Что есть, то есть. Величия Белозерскому монастырю не занимать. Хотя, на Иванов вкус, обитель больше походила на хорошо укрепленную крепость, чем на пристанище смиренных иноков, ищущих покоя и благодати.
Десятисаженные стены протяженностью больше версты и толщиной семь сажен, мощные угловые башни. Зачем? Оно понятно было полтораста лет назад, во времена Смуты, когда сия твердыня веры выдержала натиск польских интервентов во главе с кровожадным паном Песоцким. Но нынче, когда уже полвека неприятель не забирался столь глубоко в русские земли? Попробовал поинтересоваться у самих святых братьев, но те лишь смотрели на поэта словно на зачумленного: ужель сам не разумеет?
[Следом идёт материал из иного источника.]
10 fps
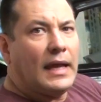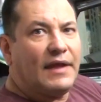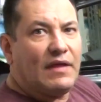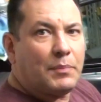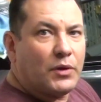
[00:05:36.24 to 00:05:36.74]

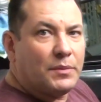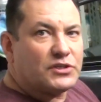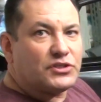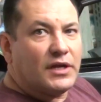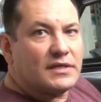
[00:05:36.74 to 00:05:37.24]
And that pretty
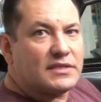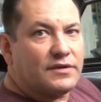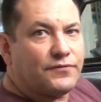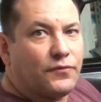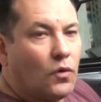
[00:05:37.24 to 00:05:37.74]
much does it
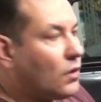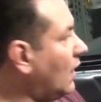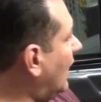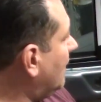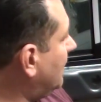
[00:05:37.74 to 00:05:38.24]
for
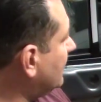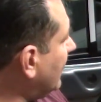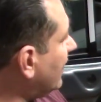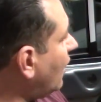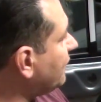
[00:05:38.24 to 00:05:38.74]

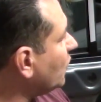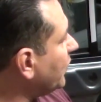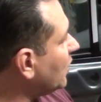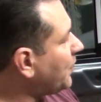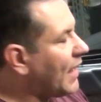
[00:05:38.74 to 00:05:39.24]
taking off the
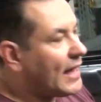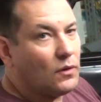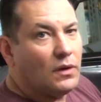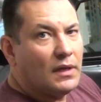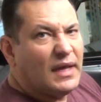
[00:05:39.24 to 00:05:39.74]
rear
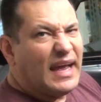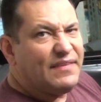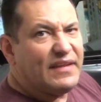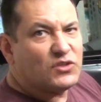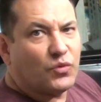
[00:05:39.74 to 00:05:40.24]
panel. And
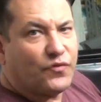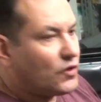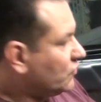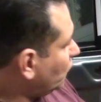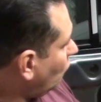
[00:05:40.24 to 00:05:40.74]
then it's
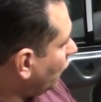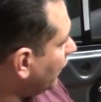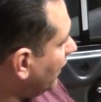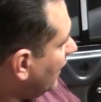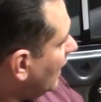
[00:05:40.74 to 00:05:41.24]
reverse order.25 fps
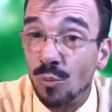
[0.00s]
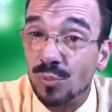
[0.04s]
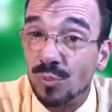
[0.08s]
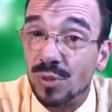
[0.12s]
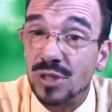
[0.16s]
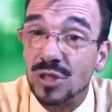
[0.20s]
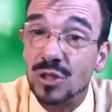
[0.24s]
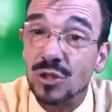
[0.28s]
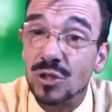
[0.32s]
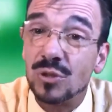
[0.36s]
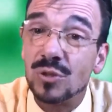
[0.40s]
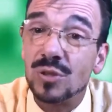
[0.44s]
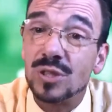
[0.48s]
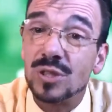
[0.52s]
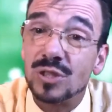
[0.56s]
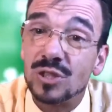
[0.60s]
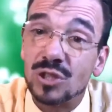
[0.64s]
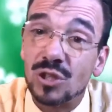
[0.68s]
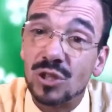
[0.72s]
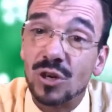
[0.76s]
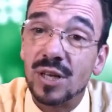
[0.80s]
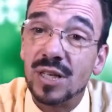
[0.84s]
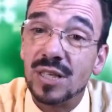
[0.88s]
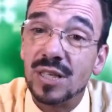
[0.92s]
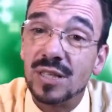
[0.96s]
that you
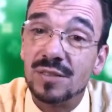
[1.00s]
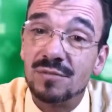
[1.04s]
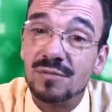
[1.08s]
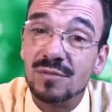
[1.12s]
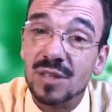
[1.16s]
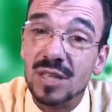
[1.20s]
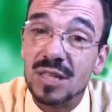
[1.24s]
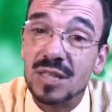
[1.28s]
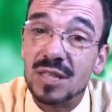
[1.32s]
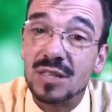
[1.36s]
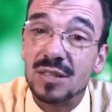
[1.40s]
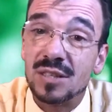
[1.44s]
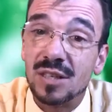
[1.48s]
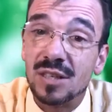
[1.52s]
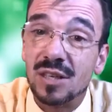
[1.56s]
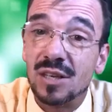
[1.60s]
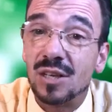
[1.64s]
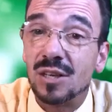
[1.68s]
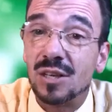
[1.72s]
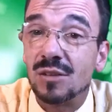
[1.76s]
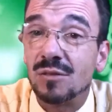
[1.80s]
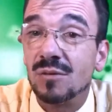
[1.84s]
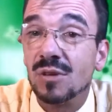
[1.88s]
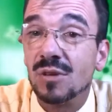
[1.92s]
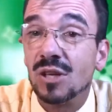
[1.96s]
enjoyed this
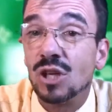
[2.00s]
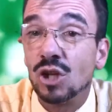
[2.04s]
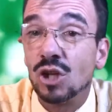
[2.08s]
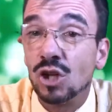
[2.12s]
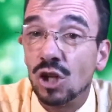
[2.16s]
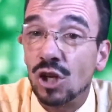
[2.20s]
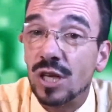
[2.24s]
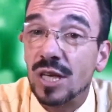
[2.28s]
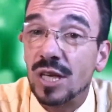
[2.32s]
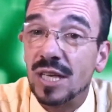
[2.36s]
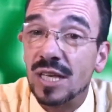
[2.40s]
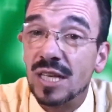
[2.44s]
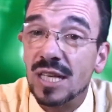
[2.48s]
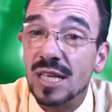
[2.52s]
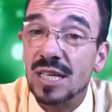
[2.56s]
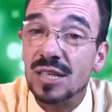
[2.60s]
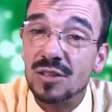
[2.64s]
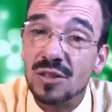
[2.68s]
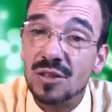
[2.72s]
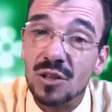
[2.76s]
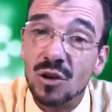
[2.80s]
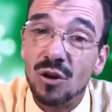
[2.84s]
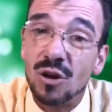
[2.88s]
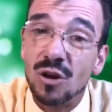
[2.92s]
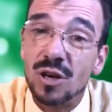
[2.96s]
little look into
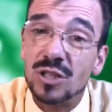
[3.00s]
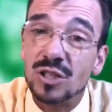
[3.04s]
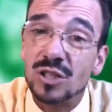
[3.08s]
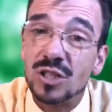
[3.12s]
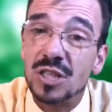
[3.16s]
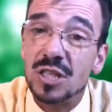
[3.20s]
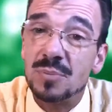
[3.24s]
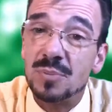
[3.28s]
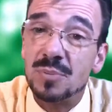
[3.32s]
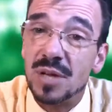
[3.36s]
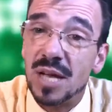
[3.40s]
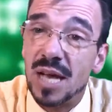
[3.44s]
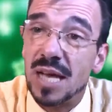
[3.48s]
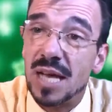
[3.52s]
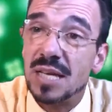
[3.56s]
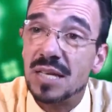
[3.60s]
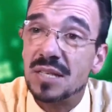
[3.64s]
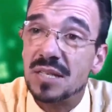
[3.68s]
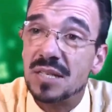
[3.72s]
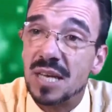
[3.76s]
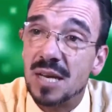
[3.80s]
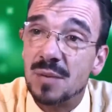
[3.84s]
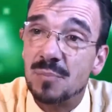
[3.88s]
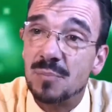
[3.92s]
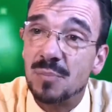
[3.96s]
the origins behind
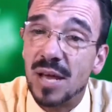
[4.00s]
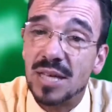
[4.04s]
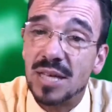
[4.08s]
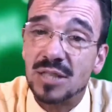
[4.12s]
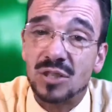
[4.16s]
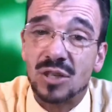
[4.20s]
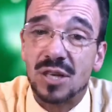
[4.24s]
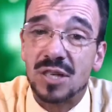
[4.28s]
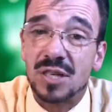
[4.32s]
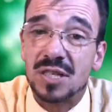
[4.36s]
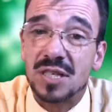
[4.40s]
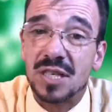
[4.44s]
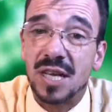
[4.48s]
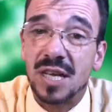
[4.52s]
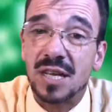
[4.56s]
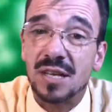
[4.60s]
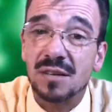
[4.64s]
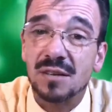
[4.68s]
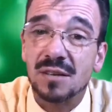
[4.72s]
St. Patrick's Day.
И ладно. Ему-то какое дело? Ведь сам никогда не помышлял пойти по стопам покойного батюшки.
А вот монастырская вивлиофика поразила его в самое сердце. Будь его воля, так мигом перетащил бы это все в столицу, в университетское книгохранилище. То-то работы прибавилось бы господам академикам с адъюнктами. Не одну сотню статей и исследований написали бы.
Это ж надо! Две с лишним тысячи древних манускриптов, среди которых древнейший список «Задонщины», Летописные своды XV–XVI веков. Начало собранию положили семнадцать рукописных книг, принесенных сюда еще основателем монастыря, а упорядочил его знаменитый духовный писатель старец Ефросин, живший во времена Иоанна III. Здесь над своими сочинениями трудился и один из выдающихся религиозных писателей старой Руси Пахомий Серб, создавший житие первого игумена Белозерской обители.
Не испытывай господин копиист недостатка во времени, ей-богу, поселился бы тут на месячишко-другой. Не убояшася строгих монастырских правил и полного отсутствия хмельного.
Восторженно копался в пыльных харатьях, вдыхая запахи минувших веков. Сличал имеющееся в наличии с описями.
То, что могло пригодиться для работы Ломоносова и академика Тауберта, отобрал практически сразу. Два летописных свода. Уже этого было достаточно для того, чтобы полностью оправдать поездку Баркова в такую даль. Цельных два варианта изначальной летописи! А ведь под рукой у профессоров для сличения пока и имелась всего-то одна копия списка Радзивилловской летописи, подлинник которой хранился в Кенигсберге и все никак не мог попасть в Петербург. Велись переговоры, и немцы обещали к лету свой список прислать.
Дальше же удовлетворял преимущественно собственное любопытство. Его заинтересовали три или четыре книги, упомянутые в описи, однако не найденные поэтом на полках. Против их названий в реестре чьей-то нетвердой рукой было нацарапано: «Передано в ГП».